Annals of Mathematics
- Discipline: Mathematics
- Language: English

Publication details
- Former name: The Analyst
- History: 1874–present
- Publisher: Princeton University and the Institute for Advanced Study (United States)
- Frequency: Bimonthly
- Open access: Delayed, after 5 years
- Impact factor: 5.7 (2023)

Standard abbreviations
- ISO 4: Ann. Math.
- MathSciNet: Ann. of Math.

Indexing
- CODEN: ANMAAH
- ISSN: 0003-486X
- LCCN: 49006640
- JSTOR: 0003486X
- OCLC no.: 01481391

Links
- Journal homepage;

= Annals of Mathematics =

Academic journal in mathematics

The Annals of Mathematics is a mathematical journal published every two months by Princeton University and the Institute for Advanced Study.

== History ==
The journal was established as The Analyst in 1874 and with Joel E. Hendricks as the founding editor-in-chief. It was "intended to afford a medium for the presentation and analysis of any and all questions of interest or importance in pure and applied Mathematics, embracing especially all new and interesting discoveries in theoretical and practical astronomy, mechanical philosophy, and engineering". It was published in Des Moines, Iowa, and was the earliest American mathematics journal to be published continuously for more than a year or two. This incarnation of the journal ceased publication after its tenth year, in 1883, giving as an explanation Hendricks' declining health, but Hendricks made arrangements to have it taken over by new management, and it was continued from March 1884 as the Annals of Mathematics. The new incarnation of the journal was edited by Ormond Stone at University of Virginia. It moved to Harvard in 1899 before reaching its current home in Princeton in 1911.
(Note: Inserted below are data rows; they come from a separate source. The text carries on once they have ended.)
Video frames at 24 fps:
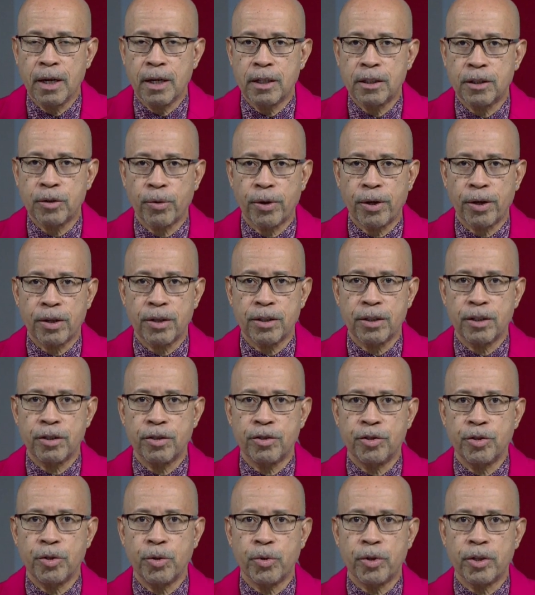Joining us in
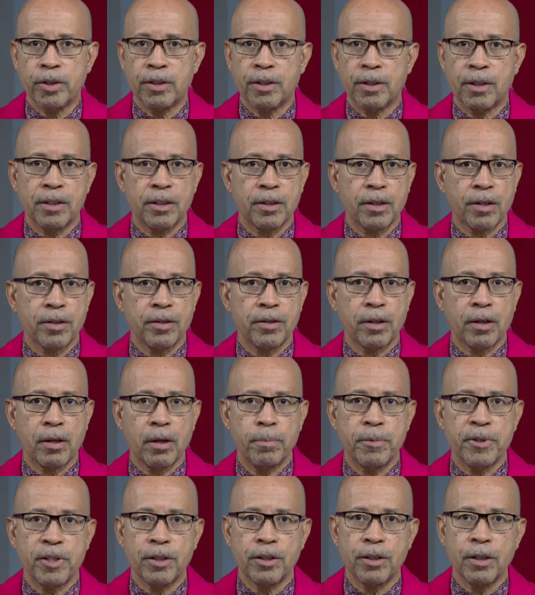studio to discuss the
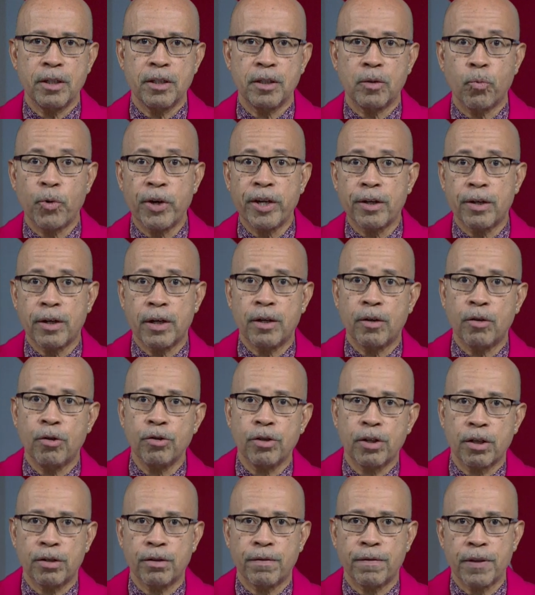competition is winger and
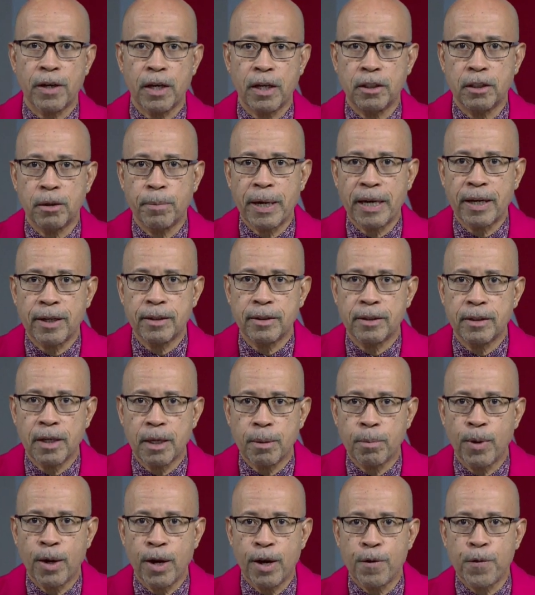hooker of the Jamaican
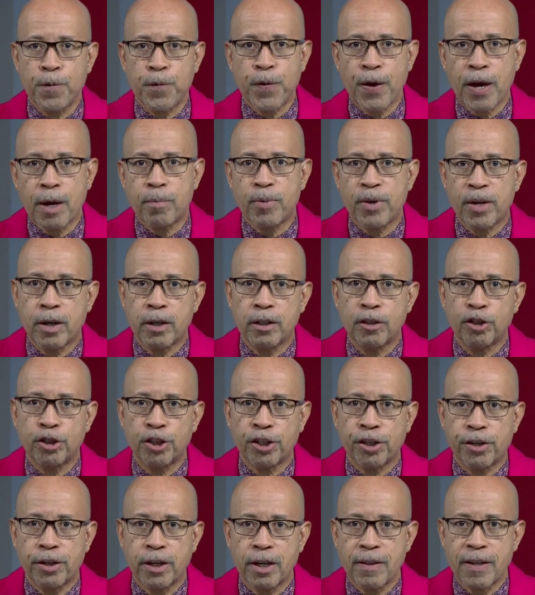team, Fabian
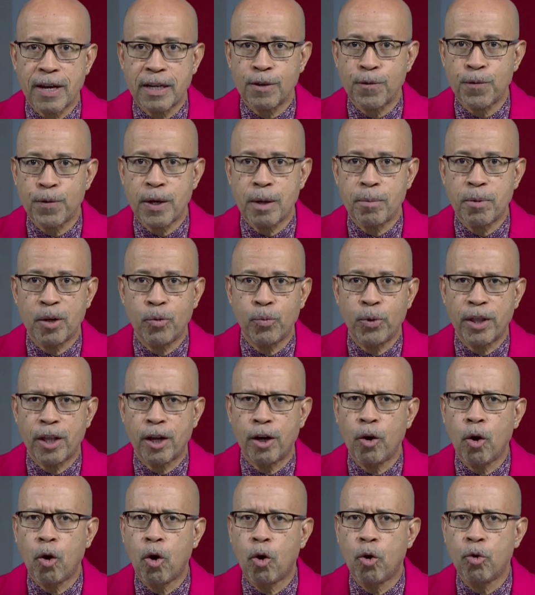Turner. That's Fabian with
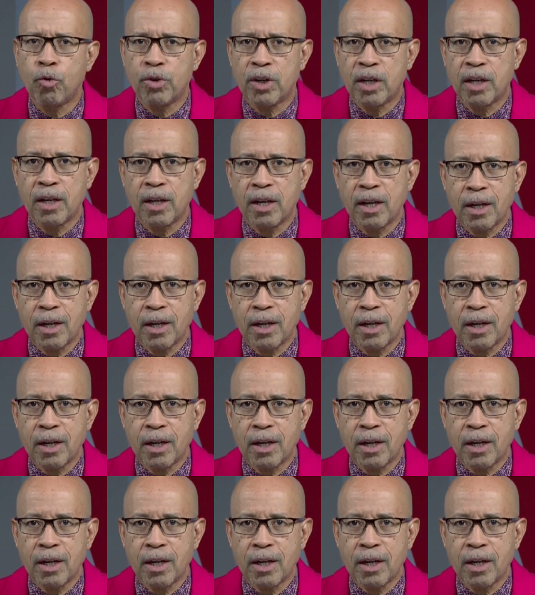an O.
An important period for the journal was 1928–1958 with Solomon Lefschetz as editor. Norman Steenrod characterized Lefschetz' impact as editor as follows: "The importance to American mathematicians of a first-class journal is that it sets high standards for them to aim at. In this somewhat indirect manner, Lefschetz profoundly affected the development of mathematics in the United States."

Princeton University continued to publish the Annals on its own until 1933, when the Institute for Advanced Study took joint editorial control. Since 1998, it has been available in an electronic edition, alongside its regular print edition. The electronic edition was available without charge, as an open access journal, but since 2008, this is no longer the case. Issues from before 2003 were transferred to the non-free JSTOR archive, and articles are not freely available until 5 years after publication.

== Abstracting and indexing ==
The journal is abstracted and indexed in the Science Citation Index, Current Contents/Physical, Chemical & Earth Sciences, and Scopus. According to the Journal Citation Reports, the journal has a 2023 impact factor of 5.7, ranking it third out of 330 journals in the category "Mathematics".